Collected data:
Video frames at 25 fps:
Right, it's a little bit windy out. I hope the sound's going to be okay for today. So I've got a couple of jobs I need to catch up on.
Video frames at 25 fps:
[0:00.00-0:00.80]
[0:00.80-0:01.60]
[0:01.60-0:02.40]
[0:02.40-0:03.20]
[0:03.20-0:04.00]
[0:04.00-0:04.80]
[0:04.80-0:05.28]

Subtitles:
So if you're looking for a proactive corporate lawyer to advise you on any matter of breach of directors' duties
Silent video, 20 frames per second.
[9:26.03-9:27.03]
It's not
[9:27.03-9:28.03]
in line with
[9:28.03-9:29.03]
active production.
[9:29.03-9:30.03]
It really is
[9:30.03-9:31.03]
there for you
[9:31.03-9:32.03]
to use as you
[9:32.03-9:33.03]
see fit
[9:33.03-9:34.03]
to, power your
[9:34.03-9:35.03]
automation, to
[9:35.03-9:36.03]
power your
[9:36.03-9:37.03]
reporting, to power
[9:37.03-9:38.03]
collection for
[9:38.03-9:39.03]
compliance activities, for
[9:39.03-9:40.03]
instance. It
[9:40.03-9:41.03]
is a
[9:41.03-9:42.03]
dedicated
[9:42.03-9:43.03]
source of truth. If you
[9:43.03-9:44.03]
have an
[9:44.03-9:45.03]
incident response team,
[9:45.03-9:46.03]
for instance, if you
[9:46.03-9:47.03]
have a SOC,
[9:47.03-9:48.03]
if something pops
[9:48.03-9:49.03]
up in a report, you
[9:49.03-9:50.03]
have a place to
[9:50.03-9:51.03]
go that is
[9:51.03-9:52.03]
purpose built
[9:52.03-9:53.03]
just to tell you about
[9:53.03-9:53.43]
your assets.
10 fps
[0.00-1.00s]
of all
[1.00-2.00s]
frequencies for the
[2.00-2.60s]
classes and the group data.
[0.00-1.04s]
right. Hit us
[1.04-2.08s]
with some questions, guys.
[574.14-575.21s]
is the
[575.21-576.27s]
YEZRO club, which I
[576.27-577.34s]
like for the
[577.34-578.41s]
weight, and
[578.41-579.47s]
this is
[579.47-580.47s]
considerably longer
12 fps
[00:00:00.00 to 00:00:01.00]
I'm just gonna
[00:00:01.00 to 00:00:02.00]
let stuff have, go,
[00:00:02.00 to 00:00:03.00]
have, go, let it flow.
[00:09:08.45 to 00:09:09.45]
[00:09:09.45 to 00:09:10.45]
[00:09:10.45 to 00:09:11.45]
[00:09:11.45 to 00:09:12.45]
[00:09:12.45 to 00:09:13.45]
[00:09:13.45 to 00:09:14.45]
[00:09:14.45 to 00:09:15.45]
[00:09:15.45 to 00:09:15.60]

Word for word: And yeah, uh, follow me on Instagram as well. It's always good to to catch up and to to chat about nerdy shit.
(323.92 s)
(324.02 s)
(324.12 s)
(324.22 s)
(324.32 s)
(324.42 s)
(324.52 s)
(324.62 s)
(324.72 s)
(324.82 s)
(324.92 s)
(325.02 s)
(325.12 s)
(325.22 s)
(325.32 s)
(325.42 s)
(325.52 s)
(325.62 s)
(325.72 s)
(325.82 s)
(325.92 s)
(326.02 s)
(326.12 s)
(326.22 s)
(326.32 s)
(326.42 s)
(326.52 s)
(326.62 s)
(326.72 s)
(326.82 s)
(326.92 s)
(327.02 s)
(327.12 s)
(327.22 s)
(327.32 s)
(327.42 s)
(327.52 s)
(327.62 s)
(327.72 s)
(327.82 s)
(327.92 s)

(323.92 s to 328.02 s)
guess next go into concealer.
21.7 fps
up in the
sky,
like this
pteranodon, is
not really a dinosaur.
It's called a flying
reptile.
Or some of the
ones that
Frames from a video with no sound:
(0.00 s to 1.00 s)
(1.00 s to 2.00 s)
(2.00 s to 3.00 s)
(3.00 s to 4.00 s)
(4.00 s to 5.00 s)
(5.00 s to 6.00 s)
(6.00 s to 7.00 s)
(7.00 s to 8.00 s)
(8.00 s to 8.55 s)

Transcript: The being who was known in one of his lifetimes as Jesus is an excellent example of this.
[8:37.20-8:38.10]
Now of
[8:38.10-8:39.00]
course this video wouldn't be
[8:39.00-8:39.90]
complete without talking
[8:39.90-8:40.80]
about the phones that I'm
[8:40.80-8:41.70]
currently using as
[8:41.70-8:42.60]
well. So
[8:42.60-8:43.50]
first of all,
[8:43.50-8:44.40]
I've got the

> **TASK DETAILS**: Beginning with the line that contains "Frames from a", write out every line through the end of the entries above, exactly.

> **OUTPUT**:
Frames from a video with no sound:
(0.00 s to 1.00 s)
(1.00 s to 2.00 s)
(2.00 s to 3.00 s)
(3.00 s to 4.00 s)
(4.00 s to 5.00 s)
(5.00 s to 6.00 s)
(6.00 s to 7.00 s)
(7.00 s to 8.00 s)
(8.00 s to 8.55 s)

Transcript: The being who was known in one of his lifetimes as Jesus is an excellent example of this.
[8:37.20-8:38.10]
Now of
[8:38.10-8:39.00]
course this video wouldn't be
[8:39.00-8:39.90]
complete without talking
[8:39.90-8:40.80]
about the phones that I'm
[8:40.80-8:41.70]
currently using as
[8:41.70-8:42.60]
well. So
[8:42.60-8:43.50]
first of all,
[8:43.50-8:44.40]
I've got the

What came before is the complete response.